Title

Gift and commodity: Sociocultural economies, indigenous religions, and academic exchange practices

Date of Award

2001

Degree Type

Dissertation

Degree Name

Doctor of Philosophy (PhD)

Department

Religion

Advisor(s)

Philip Arnold

Keywords

Gift, Commodity, Sociocultural economies, Indigenous religions, Academic exchange, Blackfoot

Subject Categories

Anthropology | Arts and Humanities | Religion | Social and Behavioral Sciences | Social and Cultural Anthropology

Abstract

In this dissertation, I conduct a thorough investigation and reapplication of the interpretive terms "gift" and "commodity." The critical investigation of these terms reveals that their use can contribute greatly to scholars' appreciation of differences in social organization. More important, however, this dissertation provides a case study and example--focusing upon the Blackfoot peoples of North America and their medicine bundles--of how the careful use of these concepts can also reveal overlooked ontological dimensions to material exchange between cultures.

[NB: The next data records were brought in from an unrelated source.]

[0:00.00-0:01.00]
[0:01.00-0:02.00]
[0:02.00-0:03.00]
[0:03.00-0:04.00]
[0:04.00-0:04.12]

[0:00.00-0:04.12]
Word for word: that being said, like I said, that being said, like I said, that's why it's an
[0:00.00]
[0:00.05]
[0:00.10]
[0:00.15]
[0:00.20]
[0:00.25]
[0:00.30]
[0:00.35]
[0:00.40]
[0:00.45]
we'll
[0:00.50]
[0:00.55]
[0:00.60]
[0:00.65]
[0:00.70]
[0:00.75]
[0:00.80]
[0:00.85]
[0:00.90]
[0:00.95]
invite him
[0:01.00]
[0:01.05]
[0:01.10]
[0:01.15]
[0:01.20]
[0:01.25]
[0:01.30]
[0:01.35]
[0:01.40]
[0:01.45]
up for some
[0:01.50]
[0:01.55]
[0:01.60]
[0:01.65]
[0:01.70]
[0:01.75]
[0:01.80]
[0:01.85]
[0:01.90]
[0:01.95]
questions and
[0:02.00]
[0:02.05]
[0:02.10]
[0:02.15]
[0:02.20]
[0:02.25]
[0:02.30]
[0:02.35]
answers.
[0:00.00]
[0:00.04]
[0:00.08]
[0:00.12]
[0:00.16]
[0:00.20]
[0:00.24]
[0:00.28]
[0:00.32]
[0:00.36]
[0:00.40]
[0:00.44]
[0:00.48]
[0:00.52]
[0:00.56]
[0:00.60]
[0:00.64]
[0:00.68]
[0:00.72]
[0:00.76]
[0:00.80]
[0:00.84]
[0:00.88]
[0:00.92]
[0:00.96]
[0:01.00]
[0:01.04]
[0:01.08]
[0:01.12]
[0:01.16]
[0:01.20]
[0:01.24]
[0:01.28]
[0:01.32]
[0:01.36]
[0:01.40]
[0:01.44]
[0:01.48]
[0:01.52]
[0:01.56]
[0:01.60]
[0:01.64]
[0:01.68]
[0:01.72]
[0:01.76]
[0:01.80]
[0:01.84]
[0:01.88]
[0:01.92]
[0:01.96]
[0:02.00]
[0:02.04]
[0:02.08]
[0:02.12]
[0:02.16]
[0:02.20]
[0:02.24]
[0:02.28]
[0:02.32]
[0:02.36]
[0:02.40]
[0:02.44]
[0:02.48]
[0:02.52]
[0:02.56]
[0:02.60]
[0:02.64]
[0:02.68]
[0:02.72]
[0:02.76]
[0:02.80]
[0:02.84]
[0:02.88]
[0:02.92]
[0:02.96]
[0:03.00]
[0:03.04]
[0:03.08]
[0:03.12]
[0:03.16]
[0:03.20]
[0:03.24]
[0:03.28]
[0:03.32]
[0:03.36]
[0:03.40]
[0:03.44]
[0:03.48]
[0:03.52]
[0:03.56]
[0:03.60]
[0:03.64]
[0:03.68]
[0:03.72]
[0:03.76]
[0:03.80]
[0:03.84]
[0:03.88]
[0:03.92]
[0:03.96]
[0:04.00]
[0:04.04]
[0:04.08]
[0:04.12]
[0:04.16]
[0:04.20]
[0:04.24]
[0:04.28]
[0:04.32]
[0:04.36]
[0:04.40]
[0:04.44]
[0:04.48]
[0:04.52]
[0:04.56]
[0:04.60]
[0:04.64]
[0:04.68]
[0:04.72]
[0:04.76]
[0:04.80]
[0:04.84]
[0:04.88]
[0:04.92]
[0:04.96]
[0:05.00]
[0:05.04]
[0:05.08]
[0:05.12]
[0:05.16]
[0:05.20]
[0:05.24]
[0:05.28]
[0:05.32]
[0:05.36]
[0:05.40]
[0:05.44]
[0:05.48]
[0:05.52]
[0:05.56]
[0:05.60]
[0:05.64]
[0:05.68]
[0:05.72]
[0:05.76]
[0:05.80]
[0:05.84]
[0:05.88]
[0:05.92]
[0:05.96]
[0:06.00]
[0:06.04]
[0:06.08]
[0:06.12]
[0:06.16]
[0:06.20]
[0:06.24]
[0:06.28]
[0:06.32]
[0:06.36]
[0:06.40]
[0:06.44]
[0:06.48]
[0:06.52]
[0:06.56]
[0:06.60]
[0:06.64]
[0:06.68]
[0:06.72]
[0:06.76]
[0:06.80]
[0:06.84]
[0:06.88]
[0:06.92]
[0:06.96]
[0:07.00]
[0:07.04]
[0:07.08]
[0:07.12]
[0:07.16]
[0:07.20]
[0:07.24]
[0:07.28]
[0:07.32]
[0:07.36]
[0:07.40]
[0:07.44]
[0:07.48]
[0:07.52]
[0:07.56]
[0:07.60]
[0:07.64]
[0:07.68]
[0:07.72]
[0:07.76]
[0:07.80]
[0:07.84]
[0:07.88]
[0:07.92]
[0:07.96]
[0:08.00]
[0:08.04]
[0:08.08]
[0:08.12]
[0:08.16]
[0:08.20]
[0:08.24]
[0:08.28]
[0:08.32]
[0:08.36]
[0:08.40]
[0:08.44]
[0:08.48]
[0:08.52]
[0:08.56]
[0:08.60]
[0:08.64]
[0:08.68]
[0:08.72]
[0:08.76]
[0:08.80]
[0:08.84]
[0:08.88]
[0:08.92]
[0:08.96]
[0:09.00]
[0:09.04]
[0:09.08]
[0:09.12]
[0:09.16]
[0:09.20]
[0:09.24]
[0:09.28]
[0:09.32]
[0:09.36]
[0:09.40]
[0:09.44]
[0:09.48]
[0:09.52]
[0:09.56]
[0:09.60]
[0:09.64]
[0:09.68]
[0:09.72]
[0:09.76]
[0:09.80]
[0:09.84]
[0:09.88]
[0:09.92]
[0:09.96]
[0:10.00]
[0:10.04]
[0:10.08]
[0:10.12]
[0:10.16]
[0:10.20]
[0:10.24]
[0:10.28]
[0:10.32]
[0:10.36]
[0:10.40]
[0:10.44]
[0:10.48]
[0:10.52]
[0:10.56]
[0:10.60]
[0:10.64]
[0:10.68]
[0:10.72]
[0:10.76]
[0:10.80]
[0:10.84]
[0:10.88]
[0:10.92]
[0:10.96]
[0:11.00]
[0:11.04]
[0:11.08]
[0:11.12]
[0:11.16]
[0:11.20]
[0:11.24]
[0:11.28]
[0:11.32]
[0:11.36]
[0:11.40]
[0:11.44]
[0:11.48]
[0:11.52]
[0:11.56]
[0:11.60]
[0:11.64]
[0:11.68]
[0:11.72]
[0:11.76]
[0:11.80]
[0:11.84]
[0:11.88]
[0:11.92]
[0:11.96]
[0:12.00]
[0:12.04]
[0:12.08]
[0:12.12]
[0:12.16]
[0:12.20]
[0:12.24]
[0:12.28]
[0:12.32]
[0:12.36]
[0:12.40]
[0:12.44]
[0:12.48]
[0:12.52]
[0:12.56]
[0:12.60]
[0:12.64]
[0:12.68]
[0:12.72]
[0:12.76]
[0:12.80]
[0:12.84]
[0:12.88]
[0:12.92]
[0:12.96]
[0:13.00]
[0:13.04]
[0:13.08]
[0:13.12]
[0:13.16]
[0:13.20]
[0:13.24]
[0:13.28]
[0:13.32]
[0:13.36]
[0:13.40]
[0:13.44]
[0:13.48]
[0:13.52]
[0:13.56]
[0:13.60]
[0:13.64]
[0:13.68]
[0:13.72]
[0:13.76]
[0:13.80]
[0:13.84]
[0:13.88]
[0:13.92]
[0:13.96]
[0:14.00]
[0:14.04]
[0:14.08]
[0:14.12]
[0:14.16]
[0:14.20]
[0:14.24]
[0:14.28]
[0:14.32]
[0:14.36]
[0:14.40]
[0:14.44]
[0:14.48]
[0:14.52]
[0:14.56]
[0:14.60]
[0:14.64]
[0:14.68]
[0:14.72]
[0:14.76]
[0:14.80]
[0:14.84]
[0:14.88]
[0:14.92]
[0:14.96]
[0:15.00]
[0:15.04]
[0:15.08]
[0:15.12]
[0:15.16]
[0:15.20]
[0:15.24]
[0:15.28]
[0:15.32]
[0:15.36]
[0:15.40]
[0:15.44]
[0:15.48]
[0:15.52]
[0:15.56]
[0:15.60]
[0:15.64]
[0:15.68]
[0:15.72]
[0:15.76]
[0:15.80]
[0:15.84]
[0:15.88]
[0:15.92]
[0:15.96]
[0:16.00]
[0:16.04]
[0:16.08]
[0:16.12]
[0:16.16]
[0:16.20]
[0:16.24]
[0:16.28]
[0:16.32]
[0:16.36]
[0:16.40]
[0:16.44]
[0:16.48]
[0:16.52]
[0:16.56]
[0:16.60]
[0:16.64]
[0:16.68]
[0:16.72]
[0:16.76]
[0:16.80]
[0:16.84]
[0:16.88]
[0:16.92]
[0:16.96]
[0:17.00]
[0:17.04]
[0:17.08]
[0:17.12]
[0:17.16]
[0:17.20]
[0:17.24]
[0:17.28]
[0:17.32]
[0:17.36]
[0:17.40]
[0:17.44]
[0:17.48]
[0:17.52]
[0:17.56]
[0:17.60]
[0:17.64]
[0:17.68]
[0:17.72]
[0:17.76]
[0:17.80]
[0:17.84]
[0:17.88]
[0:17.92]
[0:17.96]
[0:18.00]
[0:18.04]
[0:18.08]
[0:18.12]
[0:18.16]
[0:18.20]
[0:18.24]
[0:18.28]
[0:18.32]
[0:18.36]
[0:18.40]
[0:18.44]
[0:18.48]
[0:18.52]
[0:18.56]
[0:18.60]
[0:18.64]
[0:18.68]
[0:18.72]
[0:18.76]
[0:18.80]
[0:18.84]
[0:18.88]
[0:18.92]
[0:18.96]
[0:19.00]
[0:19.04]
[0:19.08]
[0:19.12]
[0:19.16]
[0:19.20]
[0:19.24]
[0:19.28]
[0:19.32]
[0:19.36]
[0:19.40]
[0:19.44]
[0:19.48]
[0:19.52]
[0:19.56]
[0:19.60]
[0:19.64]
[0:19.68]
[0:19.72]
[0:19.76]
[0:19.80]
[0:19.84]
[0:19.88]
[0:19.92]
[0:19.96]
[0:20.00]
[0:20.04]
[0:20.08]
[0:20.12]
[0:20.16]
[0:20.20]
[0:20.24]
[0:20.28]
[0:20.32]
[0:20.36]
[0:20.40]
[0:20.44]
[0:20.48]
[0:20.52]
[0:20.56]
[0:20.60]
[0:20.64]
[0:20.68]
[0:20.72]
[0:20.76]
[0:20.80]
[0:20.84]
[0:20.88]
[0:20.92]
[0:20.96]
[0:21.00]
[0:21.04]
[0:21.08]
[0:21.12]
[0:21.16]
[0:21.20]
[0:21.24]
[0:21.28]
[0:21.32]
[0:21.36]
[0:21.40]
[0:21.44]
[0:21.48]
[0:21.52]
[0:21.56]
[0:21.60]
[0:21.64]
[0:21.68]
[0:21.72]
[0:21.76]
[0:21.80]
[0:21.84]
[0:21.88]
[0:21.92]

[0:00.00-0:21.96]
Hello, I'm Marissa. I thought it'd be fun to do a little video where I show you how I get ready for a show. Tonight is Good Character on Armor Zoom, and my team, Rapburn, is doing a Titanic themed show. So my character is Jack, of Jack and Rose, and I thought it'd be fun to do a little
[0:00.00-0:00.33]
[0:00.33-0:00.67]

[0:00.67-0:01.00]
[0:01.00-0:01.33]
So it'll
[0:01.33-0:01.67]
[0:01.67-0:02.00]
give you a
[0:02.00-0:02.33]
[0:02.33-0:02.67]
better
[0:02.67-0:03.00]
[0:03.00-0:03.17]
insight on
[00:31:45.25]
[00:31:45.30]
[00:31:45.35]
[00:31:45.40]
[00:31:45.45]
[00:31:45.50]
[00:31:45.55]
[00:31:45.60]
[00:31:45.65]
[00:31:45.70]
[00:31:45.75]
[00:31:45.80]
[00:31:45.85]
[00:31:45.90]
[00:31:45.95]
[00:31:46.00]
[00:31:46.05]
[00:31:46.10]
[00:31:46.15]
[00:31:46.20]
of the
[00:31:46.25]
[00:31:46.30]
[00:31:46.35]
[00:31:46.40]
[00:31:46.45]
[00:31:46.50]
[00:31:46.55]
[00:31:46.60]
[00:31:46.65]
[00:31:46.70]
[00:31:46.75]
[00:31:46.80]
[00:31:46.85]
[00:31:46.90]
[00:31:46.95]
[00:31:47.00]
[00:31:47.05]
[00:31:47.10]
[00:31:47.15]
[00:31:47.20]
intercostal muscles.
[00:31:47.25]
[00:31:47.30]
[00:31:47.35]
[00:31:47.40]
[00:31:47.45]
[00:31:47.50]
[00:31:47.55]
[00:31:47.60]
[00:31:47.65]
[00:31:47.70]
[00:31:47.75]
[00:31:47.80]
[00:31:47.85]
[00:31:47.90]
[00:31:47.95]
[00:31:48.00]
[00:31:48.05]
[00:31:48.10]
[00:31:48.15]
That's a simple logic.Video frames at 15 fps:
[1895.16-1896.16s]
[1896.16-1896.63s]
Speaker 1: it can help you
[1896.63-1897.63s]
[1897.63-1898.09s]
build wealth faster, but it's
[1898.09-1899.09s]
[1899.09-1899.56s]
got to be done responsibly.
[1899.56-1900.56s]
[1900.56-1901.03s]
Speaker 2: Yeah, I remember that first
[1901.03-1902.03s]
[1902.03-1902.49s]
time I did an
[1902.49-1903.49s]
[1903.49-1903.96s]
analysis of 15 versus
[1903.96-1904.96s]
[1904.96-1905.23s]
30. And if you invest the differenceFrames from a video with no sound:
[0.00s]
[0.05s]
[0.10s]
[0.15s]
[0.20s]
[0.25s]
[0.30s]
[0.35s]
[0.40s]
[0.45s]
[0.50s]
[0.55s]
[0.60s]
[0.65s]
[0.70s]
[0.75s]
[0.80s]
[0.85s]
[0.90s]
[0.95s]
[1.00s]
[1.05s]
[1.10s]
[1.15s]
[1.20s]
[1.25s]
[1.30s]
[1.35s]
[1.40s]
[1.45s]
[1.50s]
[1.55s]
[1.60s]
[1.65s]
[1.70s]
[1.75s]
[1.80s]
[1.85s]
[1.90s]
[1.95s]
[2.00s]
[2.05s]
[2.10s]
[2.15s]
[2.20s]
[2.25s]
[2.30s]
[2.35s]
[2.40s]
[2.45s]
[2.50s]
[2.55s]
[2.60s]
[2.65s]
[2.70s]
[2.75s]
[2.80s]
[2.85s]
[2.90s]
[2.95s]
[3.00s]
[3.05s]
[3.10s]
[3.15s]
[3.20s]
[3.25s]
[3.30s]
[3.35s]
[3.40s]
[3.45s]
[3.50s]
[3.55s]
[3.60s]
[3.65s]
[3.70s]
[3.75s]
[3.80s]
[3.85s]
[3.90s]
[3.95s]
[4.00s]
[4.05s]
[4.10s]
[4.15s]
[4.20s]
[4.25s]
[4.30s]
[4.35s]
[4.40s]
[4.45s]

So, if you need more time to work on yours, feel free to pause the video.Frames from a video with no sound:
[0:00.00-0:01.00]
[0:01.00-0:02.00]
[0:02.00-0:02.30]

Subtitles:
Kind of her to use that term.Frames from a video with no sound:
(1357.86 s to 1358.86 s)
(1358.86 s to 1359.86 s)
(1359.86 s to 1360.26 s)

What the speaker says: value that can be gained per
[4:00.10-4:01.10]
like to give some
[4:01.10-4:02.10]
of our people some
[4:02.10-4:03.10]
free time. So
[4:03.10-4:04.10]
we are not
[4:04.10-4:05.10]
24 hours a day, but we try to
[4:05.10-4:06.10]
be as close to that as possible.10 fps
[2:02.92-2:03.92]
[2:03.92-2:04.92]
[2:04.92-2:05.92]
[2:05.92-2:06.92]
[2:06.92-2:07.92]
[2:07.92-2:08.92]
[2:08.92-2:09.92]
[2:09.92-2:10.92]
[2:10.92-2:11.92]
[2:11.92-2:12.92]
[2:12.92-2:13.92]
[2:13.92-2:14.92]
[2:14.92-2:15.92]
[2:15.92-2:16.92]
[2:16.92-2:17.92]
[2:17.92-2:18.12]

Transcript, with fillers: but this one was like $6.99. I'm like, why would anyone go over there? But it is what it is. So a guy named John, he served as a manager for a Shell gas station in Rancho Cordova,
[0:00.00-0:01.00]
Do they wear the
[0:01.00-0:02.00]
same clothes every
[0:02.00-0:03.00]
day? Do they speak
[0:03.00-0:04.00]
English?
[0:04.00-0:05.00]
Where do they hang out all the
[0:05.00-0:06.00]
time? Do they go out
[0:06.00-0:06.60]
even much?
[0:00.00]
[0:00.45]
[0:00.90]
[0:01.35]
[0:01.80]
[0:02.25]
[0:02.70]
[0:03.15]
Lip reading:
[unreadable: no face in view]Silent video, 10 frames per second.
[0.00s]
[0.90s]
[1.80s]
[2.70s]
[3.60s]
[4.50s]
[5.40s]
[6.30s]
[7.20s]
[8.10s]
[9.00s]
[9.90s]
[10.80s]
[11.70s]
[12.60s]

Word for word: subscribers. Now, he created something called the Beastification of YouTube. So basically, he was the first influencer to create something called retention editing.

As cultural contact, the objectivization of others, and the commoditization of culture continues, the recognition of these dimensions to exchange is of great importance. A more thorough recognition of the wide-ranging implications of cultural exchange will contribute to a more ethical, accurate, and meaningful approach to the study of religion for all parties. Because this approach can be simplified by understanding religion as an orienting phenomenon that is potentially tied to all social exchanges, this dissertation also illustrates the contribution that religious studies can make to related disciplines and fields concerned with understanding otherwise discrete dimensions of human life.